REQUIREMENT: Examine the entries below, count the lines holding the string "speaker", and respond with the number only.

Collected data:
────────────────────

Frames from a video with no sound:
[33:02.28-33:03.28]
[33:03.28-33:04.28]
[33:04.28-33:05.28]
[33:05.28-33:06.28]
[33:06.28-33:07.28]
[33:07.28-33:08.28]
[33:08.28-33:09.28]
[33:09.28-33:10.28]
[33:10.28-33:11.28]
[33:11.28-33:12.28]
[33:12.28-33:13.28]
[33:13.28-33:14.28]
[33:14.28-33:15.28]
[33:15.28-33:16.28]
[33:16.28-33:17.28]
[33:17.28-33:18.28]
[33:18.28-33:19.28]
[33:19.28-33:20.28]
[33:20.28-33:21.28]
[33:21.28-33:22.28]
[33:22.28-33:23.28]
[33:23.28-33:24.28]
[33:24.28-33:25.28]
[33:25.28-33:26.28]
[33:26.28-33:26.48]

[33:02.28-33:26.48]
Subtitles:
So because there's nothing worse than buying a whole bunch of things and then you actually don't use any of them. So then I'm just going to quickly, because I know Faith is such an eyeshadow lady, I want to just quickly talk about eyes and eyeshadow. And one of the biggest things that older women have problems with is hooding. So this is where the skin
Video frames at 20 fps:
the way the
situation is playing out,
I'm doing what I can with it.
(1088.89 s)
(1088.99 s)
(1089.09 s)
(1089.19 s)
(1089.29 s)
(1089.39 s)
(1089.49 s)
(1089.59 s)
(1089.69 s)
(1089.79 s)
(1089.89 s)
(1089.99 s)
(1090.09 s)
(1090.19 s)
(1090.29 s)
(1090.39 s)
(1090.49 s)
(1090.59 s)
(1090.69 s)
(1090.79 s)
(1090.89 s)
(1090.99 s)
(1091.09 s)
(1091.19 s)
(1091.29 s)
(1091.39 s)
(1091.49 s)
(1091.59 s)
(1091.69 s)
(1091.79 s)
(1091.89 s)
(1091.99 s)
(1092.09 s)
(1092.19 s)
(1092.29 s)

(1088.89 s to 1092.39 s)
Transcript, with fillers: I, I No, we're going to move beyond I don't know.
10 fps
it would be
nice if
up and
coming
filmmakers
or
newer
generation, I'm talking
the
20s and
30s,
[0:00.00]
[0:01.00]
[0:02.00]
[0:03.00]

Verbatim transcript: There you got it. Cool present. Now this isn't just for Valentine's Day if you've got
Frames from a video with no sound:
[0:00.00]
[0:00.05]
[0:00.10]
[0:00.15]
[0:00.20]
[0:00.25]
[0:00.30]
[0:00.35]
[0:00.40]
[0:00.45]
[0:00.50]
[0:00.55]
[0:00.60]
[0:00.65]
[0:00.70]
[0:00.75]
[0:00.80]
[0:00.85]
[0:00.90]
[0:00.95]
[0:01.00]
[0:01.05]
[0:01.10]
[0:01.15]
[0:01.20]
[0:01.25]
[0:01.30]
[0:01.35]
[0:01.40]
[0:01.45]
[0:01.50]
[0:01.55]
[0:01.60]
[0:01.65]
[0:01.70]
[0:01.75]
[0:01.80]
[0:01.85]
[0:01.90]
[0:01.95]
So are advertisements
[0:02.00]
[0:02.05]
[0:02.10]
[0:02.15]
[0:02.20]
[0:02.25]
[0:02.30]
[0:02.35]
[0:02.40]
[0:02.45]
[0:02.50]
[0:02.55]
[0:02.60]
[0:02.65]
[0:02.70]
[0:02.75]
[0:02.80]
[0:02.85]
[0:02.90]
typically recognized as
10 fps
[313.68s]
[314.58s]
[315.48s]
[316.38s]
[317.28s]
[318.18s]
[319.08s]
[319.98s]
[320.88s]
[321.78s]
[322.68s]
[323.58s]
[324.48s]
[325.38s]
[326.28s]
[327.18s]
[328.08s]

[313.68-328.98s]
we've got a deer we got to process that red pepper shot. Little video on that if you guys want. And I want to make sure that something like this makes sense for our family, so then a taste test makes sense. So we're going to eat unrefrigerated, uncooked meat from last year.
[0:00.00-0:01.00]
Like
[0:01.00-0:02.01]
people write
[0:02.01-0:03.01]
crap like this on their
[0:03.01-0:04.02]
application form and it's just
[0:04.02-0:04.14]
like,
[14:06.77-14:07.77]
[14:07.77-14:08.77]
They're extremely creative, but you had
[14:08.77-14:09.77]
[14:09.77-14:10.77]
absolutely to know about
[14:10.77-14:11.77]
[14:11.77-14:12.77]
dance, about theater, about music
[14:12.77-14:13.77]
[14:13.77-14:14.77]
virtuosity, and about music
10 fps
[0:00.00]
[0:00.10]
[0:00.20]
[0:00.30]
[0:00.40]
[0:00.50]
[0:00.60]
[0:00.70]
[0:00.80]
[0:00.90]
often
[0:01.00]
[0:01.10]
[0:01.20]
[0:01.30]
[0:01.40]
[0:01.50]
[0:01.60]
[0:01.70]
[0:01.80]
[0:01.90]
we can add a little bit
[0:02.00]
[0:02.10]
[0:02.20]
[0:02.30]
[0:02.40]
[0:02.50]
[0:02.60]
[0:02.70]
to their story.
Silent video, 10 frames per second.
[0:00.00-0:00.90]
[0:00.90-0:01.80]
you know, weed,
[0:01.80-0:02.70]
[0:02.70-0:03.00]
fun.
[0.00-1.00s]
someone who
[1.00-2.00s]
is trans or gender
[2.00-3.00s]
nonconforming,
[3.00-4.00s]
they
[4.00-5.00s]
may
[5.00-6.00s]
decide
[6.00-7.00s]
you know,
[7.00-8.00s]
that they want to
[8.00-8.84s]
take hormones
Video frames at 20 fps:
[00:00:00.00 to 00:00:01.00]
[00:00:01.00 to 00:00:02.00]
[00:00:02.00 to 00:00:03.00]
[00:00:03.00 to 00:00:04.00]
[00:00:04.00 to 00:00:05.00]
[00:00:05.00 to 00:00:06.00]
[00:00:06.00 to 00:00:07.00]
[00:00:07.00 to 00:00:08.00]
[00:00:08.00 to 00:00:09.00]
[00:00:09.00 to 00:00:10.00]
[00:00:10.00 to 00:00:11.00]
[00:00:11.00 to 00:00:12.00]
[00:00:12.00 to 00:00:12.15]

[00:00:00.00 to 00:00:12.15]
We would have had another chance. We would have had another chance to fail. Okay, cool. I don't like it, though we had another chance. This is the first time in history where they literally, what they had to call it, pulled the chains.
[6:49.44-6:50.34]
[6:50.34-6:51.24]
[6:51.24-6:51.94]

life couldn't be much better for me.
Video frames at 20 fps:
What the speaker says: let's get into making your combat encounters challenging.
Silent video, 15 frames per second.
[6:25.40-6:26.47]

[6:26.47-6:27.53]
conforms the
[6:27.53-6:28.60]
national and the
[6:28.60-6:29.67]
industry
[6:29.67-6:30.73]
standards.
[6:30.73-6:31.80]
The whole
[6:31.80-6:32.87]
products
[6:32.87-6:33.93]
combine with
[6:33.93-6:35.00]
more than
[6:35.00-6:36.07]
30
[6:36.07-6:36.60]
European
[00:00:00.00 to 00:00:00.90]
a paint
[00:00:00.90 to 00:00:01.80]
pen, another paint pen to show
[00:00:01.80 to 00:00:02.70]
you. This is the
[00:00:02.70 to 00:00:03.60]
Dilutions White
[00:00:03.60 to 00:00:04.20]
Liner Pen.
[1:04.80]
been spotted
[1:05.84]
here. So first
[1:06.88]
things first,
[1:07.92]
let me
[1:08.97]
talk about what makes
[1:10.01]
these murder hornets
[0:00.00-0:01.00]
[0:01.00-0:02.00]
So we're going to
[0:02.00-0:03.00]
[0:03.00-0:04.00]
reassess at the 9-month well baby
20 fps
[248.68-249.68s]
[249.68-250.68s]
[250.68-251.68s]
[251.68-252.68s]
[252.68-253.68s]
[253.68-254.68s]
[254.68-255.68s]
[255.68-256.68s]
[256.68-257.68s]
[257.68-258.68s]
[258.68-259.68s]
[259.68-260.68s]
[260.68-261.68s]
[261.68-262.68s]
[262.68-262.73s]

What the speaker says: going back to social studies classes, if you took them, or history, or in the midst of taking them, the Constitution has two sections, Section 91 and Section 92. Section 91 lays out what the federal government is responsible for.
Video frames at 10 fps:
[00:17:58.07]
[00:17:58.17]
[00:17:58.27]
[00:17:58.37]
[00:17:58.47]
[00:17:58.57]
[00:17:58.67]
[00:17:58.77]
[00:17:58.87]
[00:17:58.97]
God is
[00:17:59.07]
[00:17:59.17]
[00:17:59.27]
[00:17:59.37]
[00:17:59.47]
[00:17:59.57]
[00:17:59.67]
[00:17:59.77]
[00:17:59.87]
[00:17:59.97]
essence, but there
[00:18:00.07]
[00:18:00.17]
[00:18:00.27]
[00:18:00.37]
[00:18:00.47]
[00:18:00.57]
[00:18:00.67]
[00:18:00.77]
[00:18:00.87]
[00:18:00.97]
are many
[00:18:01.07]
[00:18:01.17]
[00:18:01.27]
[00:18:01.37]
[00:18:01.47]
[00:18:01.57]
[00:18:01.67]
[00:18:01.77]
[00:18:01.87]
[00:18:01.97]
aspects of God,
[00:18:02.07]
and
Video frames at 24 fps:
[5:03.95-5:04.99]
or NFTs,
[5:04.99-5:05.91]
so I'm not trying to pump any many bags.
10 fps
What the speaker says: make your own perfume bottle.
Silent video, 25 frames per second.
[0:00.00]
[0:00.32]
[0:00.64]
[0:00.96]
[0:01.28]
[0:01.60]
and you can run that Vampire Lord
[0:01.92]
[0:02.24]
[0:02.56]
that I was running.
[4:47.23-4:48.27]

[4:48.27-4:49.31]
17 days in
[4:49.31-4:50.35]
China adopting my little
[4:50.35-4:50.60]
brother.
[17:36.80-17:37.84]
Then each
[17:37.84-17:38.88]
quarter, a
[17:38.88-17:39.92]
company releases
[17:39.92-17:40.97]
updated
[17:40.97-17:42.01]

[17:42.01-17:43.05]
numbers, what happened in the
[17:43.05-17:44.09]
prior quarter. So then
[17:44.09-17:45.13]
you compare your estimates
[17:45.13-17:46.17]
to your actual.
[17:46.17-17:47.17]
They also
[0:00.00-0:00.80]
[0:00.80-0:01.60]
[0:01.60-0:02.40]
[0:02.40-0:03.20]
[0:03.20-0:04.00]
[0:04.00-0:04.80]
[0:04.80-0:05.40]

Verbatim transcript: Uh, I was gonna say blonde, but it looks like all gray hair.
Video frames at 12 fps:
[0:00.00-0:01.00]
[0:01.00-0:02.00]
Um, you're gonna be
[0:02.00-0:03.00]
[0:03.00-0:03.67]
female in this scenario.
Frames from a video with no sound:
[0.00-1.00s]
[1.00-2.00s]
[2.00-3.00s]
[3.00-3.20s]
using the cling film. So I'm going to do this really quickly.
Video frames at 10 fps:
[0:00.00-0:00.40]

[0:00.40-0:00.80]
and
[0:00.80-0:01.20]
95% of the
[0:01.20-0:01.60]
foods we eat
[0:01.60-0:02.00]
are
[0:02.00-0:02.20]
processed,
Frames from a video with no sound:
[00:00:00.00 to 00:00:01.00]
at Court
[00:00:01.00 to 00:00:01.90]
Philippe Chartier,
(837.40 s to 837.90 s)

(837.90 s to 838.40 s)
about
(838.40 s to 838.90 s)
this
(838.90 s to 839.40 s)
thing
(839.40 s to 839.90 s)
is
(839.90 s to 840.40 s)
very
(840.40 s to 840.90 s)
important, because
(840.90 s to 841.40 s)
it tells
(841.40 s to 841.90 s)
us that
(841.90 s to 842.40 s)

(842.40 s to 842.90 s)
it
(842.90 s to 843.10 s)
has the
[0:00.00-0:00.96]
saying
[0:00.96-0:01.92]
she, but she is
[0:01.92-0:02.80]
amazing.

────────────────────

RESULT: 3